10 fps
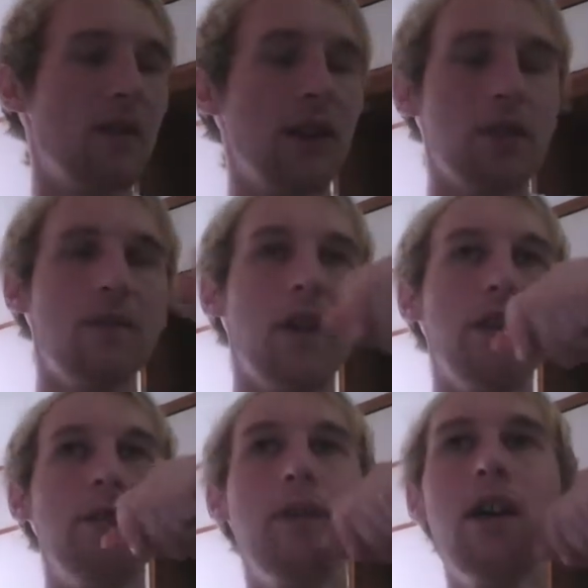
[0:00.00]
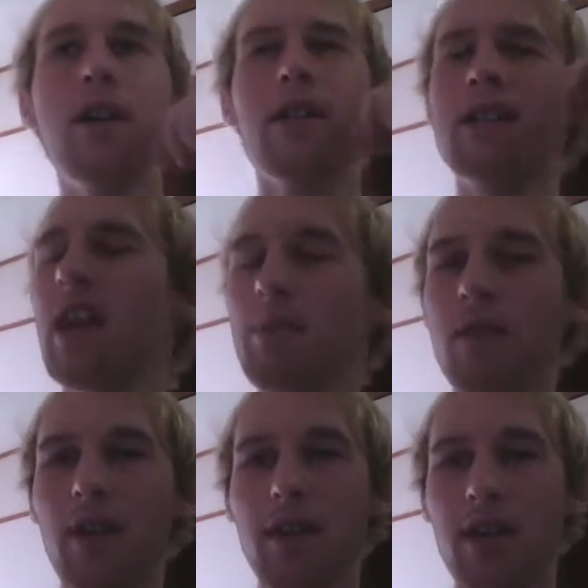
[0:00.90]
do find them. There's a couple
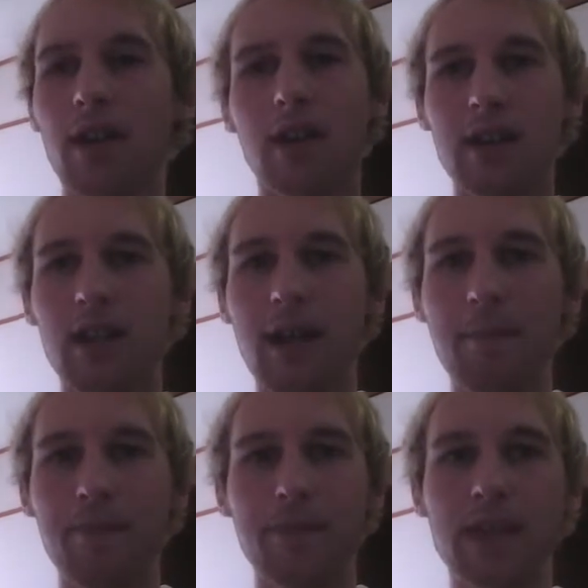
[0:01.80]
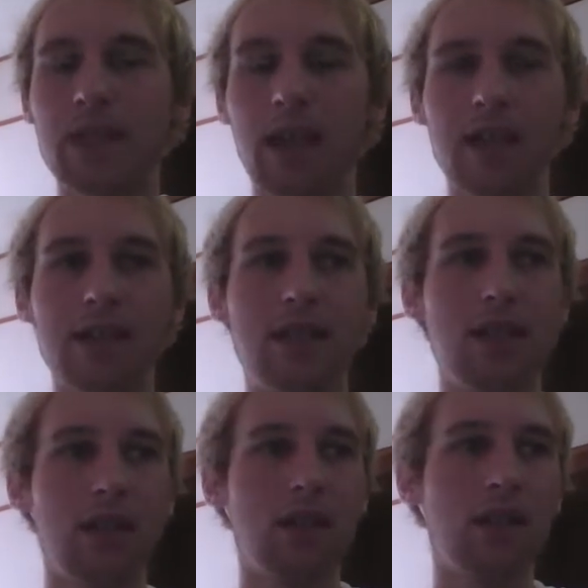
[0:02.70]
of other little
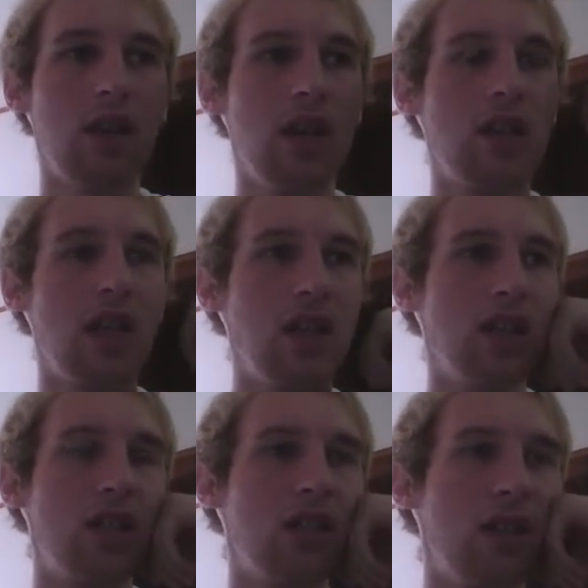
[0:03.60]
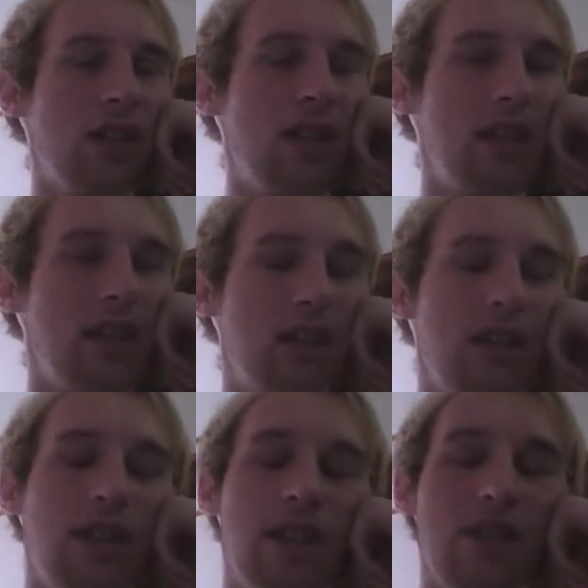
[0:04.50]
stylistic changes and things that
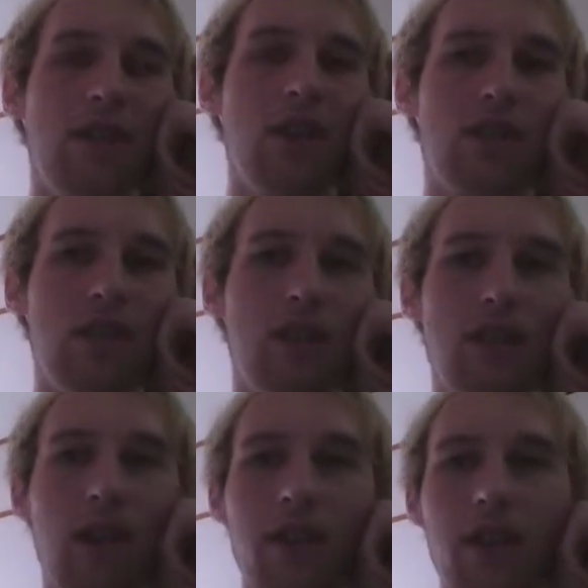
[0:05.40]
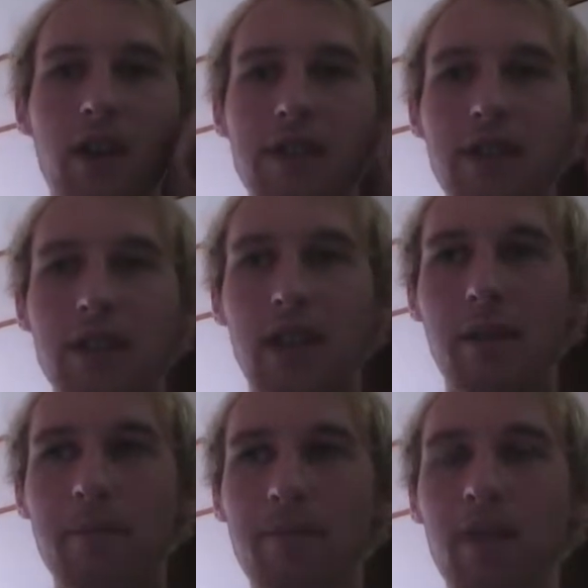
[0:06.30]
are in this version that aren't in
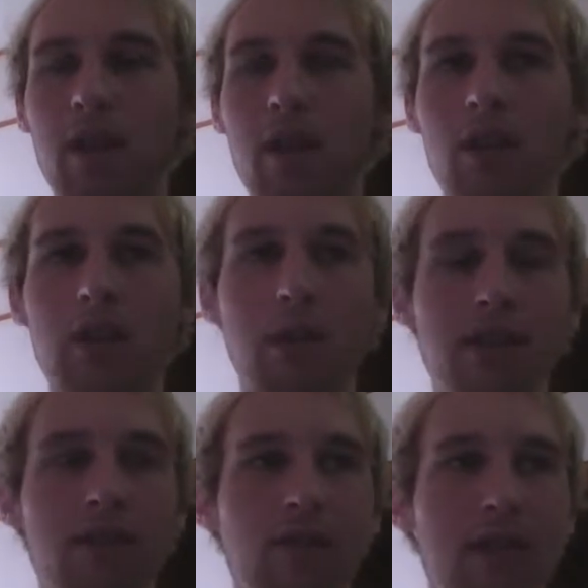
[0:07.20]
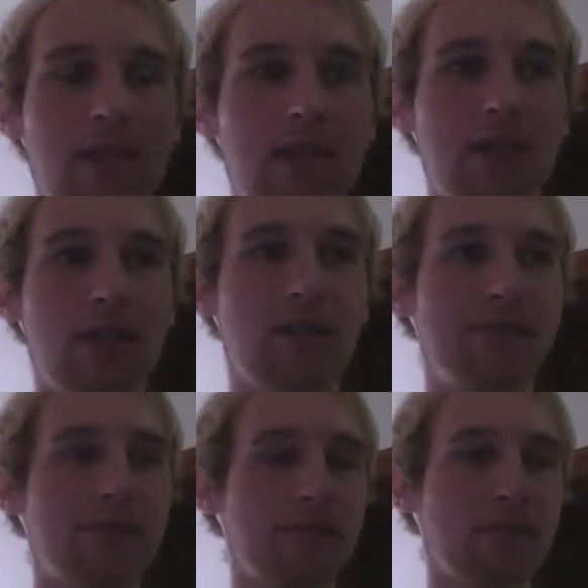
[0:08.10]
the Western releases.
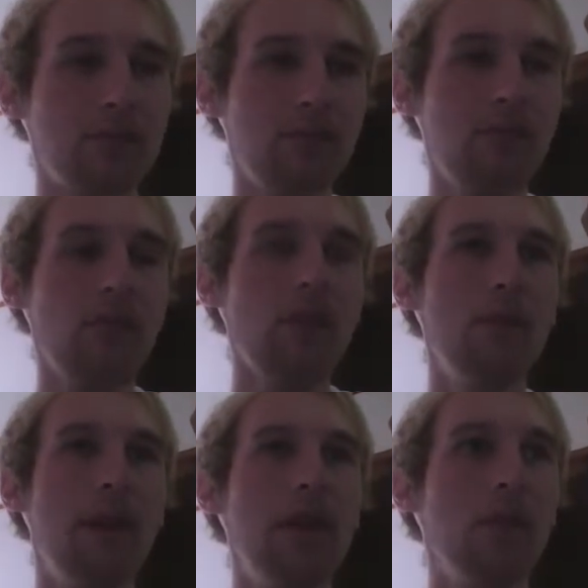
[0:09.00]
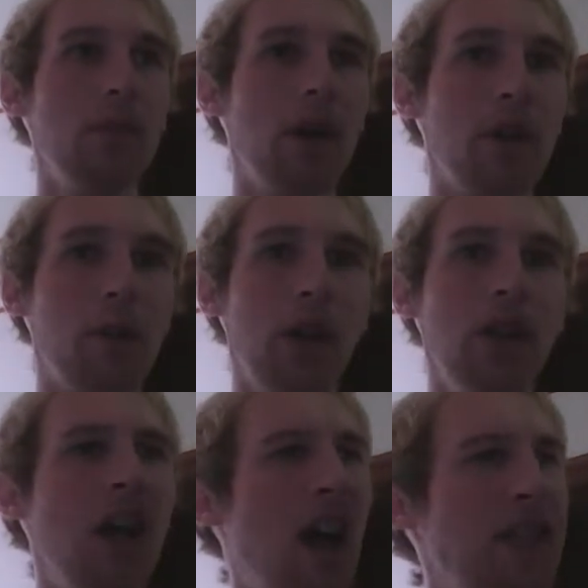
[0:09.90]
made it all
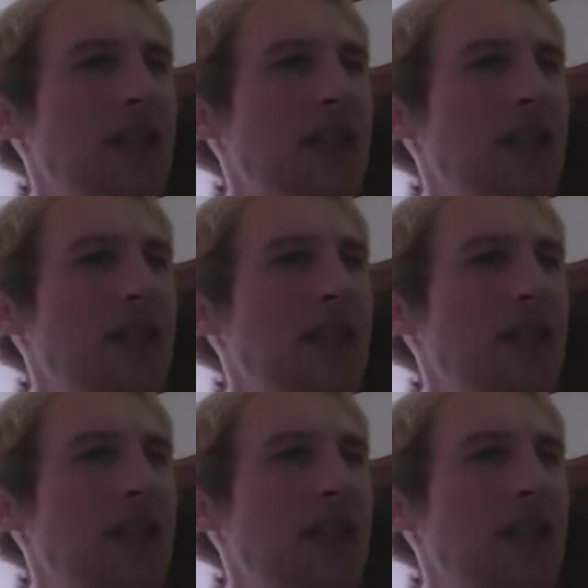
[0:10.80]
worthwhile. I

*Directions:* In your output, repeat the listing above exactly and include none of the pictures.

*Task solution:*
10 fps
[0:00.00]
[0:00.90]
do find them. There's a couple
[0:01.80]
[0:02.70]
of other little
[0:03.60]
[0:04.50]
stylistic changes and things that
[0:05.40]
[0:06.30]
are in this version that aren't in
[0:07.20]
[0:08.10]
the Western releases.
[0:09.00]
[0:09.90]
made it all
[0:10.80]
worthwhile. I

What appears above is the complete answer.